S’y ajoute une charge environnementale croissante. L’afflux d’appareils d’occasion ou hors d’usage génère un volume élevé de déchets électroniques. Les métaux rares et plastiques non traités dégradent les sols et menacent la santé des populations exposées.
Traçabilité, labels et incitations : la feuille de route contre l’informel
D’après les experts, une approche globale s’impose. Elle passe par une régulation claire du marché de l’occasion et du reconditionné, avec des labels de qualité, des obligations de diagnostic sur la batterie et l’écran, une garantie minimale et un certificat d’effacement des données. Elle requiert aussi des incitations à l’achat légal, qu’il s’agisse de facilités de paiement, de mécanismes de reprise des anciens appareils ou d’un traitement fiscal adapté au reconditionné certifié, afin de rapprocher l’offre officielle du pouvoir d’achat réel.

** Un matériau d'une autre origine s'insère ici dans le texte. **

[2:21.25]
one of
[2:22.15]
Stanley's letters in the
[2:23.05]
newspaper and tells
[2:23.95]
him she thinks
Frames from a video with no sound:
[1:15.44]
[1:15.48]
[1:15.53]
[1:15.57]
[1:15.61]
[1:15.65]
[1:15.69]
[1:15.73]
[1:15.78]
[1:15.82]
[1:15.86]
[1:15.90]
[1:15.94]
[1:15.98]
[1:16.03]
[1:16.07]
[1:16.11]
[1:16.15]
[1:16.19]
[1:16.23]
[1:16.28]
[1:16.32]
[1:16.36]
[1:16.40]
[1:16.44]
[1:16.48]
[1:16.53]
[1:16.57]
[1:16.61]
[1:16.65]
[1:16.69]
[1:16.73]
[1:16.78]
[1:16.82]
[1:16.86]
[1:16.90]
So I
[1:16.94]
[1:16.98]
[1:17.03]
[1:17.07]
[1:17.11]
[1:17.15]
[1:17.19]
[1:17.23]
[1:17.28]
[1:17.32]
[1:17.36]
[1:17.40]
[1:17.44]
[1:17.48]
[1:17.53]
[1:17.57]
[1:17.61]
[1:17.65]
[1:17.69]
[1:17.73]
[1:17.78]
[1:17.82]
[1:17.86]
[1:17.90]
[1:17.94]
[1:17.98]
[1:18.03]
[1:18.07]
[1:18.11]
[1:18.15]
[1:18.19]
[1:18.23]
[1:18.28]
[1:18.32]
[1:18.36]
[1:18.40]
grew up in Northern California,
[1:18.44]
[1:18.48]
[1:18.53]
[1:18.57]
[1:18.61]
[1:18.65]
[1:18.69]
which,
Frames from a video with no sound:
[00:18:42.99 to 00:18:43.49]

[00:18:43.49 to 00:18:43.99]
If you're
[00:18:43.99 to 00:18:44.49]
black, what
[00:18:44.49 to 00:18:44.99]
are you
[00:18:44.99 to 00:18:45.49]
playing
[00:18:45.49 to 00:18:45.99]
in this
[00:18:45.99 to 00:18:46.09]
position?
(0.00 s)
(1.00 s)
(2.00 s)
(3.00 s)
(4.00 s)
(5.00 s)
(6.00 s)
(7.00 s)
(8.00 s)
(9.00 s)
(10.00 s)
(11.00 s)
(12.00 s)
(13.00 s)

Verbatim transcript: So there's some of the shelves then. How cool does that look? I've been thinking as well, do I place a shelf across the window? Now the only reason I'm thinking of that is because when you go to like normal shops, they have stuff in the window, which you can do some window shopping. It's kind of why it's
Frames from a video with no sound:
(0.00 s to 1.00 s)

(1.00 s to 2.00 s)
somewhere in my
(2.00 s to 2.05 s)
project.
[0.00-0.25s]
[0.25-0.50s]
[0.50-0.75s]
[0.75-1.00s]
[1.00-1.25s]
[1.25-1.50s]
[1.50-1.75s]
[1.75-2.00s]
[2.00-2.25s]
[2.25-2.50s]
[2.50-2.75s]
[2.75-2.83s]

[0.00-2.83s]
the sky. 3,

La coopération douanière avec les ports européens sources, le renforcement de la traçabilité via l’IMEI, des contrôles ciblés sur les points de vente et un travail coordonné avec les plateformes pour déréférencer les annonces illégales peuvent réduire l’opacité du marché. Des campagnes de sensibilisation doivent éclairer le public sur les risques pour les données, les performances et l’environnement.